To this, the votaries of the Gujarat model respond that the right thing to look at is not the level of Gujarat’s social indicators, but how they have improved over time. Gujarat’s progress, they claim, has been faster than that of other States, especially under Mr. Modi. Alas, this claim too has been debunked. Indeed, Gujarat was doing quite well in comparison with other States in the 1980s. Since then, its relative position has remained much the same, and even deteriorated in some respects.
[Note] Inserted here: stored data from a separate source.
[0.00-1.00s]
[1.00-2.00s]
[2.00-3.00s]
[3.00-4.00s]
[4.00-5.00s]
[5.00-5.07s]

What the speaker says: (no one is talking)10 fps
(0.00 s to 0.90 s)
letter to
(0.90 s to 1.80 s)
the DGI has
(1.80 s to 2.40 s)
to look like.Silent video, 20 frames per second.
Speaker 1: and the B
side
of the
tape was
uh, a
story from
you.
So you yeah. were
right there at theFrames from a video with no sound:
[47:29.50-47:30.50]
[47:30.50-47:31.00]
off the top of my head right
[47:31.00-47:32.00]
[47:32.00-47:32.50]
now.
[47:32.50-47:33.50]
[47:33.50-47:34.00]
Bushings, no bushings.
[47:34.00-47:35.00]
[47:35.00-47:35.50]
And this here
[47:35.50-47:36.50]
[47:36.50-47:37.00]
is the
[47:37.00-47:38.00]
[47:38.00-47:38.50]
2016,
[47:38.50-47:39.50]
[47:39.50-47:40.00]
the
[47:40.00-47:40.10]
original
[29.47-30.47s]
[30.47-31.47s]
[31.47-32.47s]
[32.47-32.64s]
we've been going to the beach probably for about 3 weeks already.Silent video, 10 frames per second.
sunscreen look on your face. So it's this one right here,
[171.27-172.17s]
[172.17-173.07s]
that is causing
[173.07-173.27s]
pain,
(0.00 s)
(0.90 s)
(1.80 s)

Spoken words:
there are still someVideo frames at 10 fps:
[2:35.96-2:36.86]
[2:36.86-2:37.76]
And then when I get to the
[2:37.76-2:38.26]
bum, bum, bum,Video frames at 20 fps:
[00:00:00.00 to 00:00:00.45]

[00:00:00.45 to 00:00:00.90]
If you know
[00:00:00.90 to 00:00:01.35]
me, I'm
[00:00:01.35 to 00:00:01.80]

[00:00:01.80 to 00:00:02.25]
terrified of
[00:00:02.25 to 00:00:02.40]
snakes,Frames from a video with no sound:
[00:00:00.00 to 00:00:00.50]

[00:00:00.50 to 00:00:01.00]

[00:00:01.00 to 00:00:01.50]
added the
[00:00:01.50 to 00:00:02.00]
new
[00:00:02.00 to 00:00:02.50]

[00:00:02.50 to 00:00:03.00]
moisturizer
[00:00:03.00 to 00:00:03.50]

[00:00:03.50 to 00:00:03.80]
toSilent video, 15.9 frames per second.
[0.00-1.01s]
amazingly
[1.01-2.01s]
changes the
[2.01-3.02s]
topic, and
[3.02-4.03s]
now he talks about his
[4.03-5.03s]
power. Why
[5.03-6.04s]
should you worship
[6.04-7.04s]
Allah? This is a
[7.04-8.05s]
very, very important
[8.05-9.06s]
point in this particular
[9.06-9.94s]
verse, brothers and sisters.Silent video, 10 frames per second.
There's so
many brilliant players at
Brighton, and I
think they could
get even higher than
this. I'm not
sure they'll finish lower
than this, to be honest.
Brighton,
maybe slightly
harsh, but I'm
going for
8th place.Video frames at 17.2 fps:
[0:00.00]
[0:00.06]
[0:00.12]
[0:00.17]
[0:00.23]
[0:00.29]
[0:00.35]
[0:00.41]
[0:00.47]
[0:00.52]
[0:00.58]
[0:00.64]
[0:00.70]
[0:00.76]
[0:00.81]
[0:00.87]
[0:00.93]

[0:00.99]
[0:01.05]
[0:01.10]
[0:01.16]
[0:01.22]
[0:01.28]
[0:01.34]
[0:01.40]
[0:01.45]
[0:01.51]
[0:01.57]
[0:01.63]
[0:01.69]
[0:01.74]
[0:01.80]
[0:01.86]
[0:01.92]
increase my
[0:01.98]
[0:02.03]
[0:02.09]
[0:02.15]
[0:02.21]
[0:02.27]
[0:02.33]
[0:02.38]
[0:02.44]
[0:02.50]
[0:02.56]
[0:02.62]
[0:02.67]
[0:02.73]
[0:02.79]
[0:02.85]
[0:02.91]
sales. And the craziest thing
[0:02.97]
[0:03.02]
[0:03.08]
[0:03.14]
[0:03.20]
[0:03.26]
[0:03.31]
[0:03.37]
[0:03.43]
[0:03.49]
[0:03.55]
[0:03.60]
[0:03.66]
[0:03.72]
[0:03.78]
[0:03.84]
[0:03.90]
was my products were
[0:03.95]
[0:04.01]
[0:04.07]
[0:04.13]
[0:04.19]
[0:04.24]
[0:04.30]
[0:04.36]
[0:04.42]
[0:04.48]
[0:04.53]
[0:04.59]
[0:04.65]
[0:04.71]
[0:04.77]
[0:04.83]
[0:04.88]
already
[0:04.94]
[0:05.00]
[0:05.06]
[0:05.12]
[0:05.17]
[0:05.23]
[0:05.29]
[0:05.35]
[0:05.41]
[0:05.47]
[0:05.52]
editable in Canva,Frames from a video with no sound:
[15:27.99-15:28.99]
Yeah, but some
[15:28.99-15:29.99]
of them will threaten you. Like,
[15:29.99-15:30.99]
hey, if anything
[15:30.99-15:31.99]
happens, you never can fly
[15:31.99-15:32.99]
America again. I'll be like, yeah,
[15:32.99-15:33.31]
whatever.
An illustration may help. The infant mortality rate in Gujarat is not very different from the all-India average: 38 and 42 deaths per 1,000 live births, respectively. Nor is it the case that Gujarat is progressing faster than India in this respect; the gap (in favour of Gujarat) was a little larger twenty years ago — in both absolute and proportionate terms. For other indicators, the picture looks a little more or a little less favourable to Gujarat depending on the focus. Overall, no clear pattern of outstanding progress emerges from available data.

In short, Gujarat’s development record is not bad in comparative terms, but it is nothing like that of say Tamil Nadu or Himachal Pradesh, let alone Kerala. But there is another issue. Are Gujarat’s achievements really based on private enterprise and economic growth? This is only one part of the story.

When I visited Gujarat in the 1980s, I was quite impressed with many of the State’s social services and public facilities, certainly in comparison with the large north Indian states. For instance, Gujarat already had mid-day meals in primary schools at that time — decades later than Tamil Nadu, but decades earlier than the rest of India. It had a functional Public Distribution System — again not as effective as in Tamil Nadu, but much better than in north India. Gujarat also had the best system of drought relief works in the country, and, with Maharashtra, pioneered many of the provisions that were later included in the National Rural Employment Guarantee Act. Gujarat’s achievements today build as much on its ability to put in place functional public services as on private enterprise and growth.

Misleading model

To sum up, the “Gujarat model” story, recently embellished for the elections, is misleading in at least three ways. First, it exaggerates Gujarat’s development achievements. Second, it fails to recognise that many of these achievements have little to do with Narendra Modi. Third, it casually attributes these achievements to private enterprise and economic growth. All this is without going into murkier aspects of Gujarat’s experience, such as environmental destruction or state repression.

At the end of the day, Gujarat poses an interesting puzzle: why does it have indifferent social indicators, in spite of having enjoyed runaway economic growth for so long, as well as relatively high standards of governance? Perhaps this has something to do with economic and social inequality (including highly unequal gender relations), or with the outdated nature of some of India’s social statistics, or with a slackening of Gujarat’s earlier commitment to effective public services. Resolving this puzzle would be a far more useful application of mind than cheap propaganda for NaMo.

(Jean Drèze is Visiting Professor, at the Department of Economics, Ranchi University.)